Re: [bailey-developers] lattice master

SourceForge Headquarters 1320 Columbia Street Suite 310 San Diego, CA 92101 +1 (858) 422-6466

On Thu, Feb 28, 2008 at 5:01 PM, Doug Cutting <cu...@ap...> wrote:
>  I'd like to position this against document databases, so I'm hoping it
>  can be used as a primary storage.

A copy of a document will be stored in a stored field, right?

I think positioning this against document databases is nice but
here are a couple of things worth noting:

First, keeping both a doc and its inverted form in an index
means storing the doc and indexing the doc are done in the
same "transaction". A traditional document database often
store a doc first and then index it later (hopefully soon).

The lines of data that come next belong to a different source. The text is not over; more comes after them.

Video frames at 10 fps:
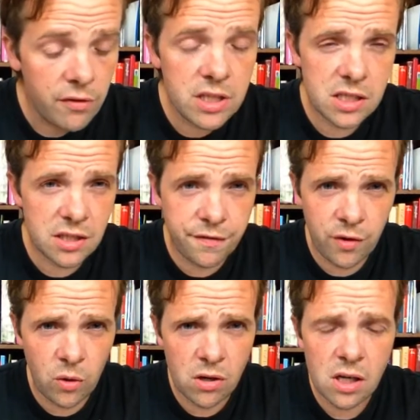This is a
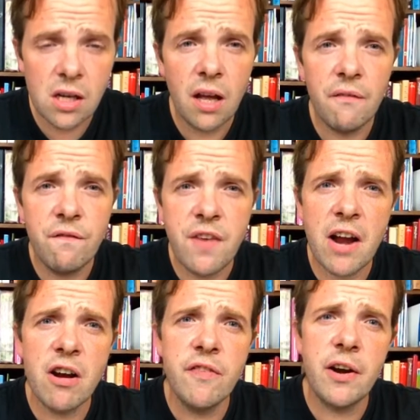4.
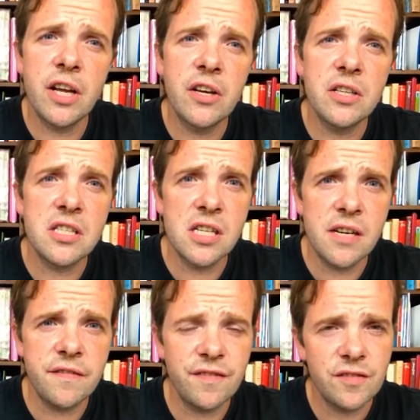Very, very good
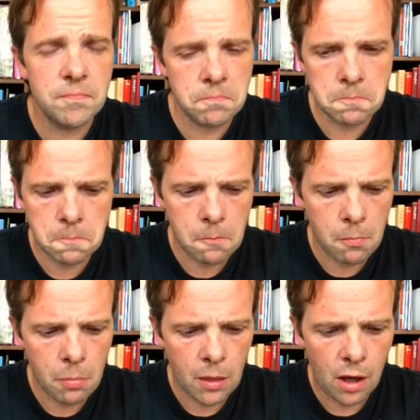snuff.
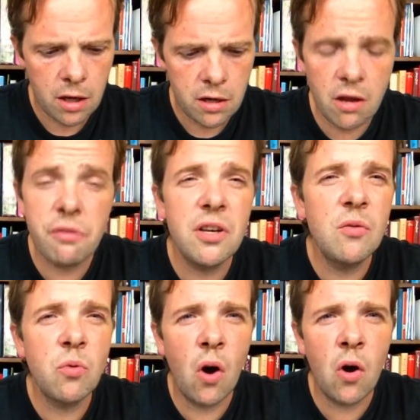
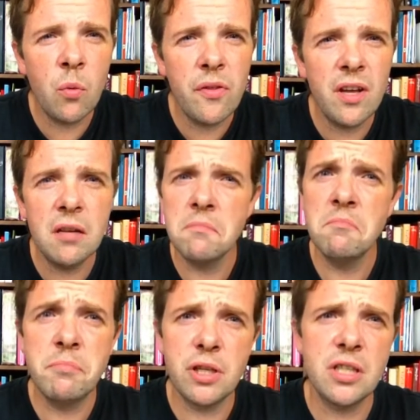Nothing wrong with it,
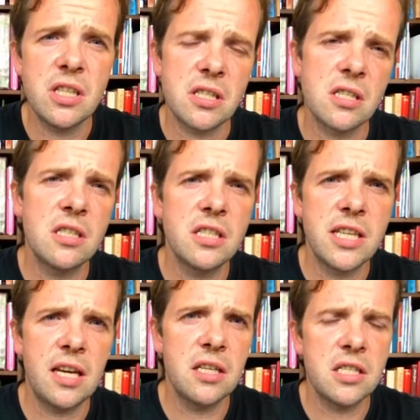but it doesn't
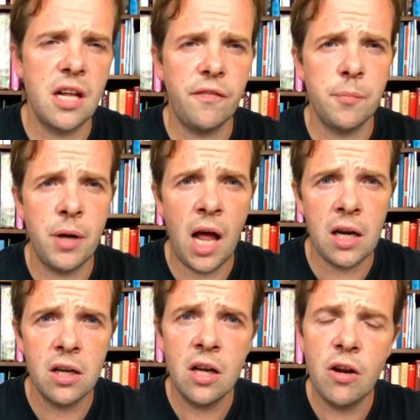set itself
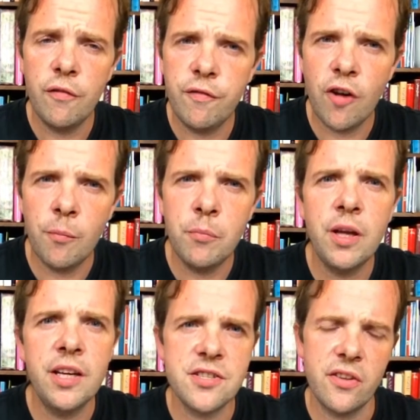apart
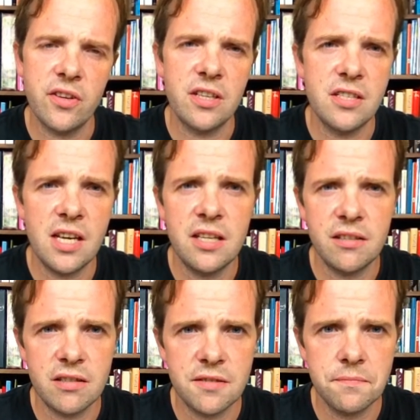from its other
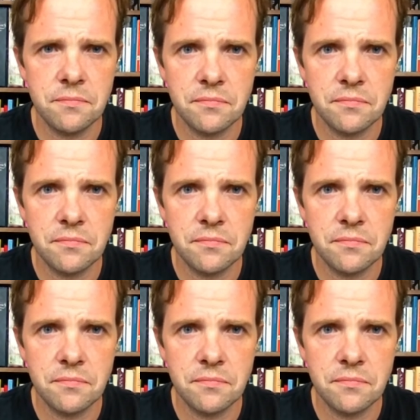contenders.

Second, a traditional document database often supports
updating a doc's "metadata" such as author or date. We
don't support this or we say a document is name-value
pairs and we reconstruct from stored fields and support
such update?

>  > I'm tempted to lean toward #3 since logs are needed to sync up nodes
>  > (back to question #1).
>
>  It would be a nice feature if we could arrange so that, in most cases,
>  the client that adds a document sees it in search results immediately.
>  We cannot guarantee that all other clients will see it.  Some sort of
>  immediate indexing of the document is required to support this feature,
>  but in-memory is sufficient.  We may not implement this feature right
>  off, but we should keep it in mind.
>
>  Logging is attractive, since it permits easy replaying of logs when
>  shipping updates between nodes.  Perhaps we can instead use queries to
>  enumerate changes, but that requires more thought.

If we have a copy of each doc in the stored field, then as
you said later, we can just log the operation id and revision,
then retrieve the doc as necessary from the index.

>  As for disk versus memory: if we only send updates to a single node in a
>  document's range, then we should sync them to disk.  If we instead send
>  updates to multiple nodes in the range, then it's probably okay not to
>  sync, since we already assume that not all nodes in a range will fail at
>  once.  The downside of this is that documents could be lost in the case
>  of a datacenter-wide powerfailure, but I think that's acceptable.
>
>  Performance will suffer considerably if we have to sync on each add.  So
>  my inclination is to attempt to add documents to several nodes in the
>  range and not require a sync per add, buffering things in memory as
>  required for good performance.  Replication in memory provides
>  fault-tolerance.

#5 with non-sync light-weight logging? Should work.

Ning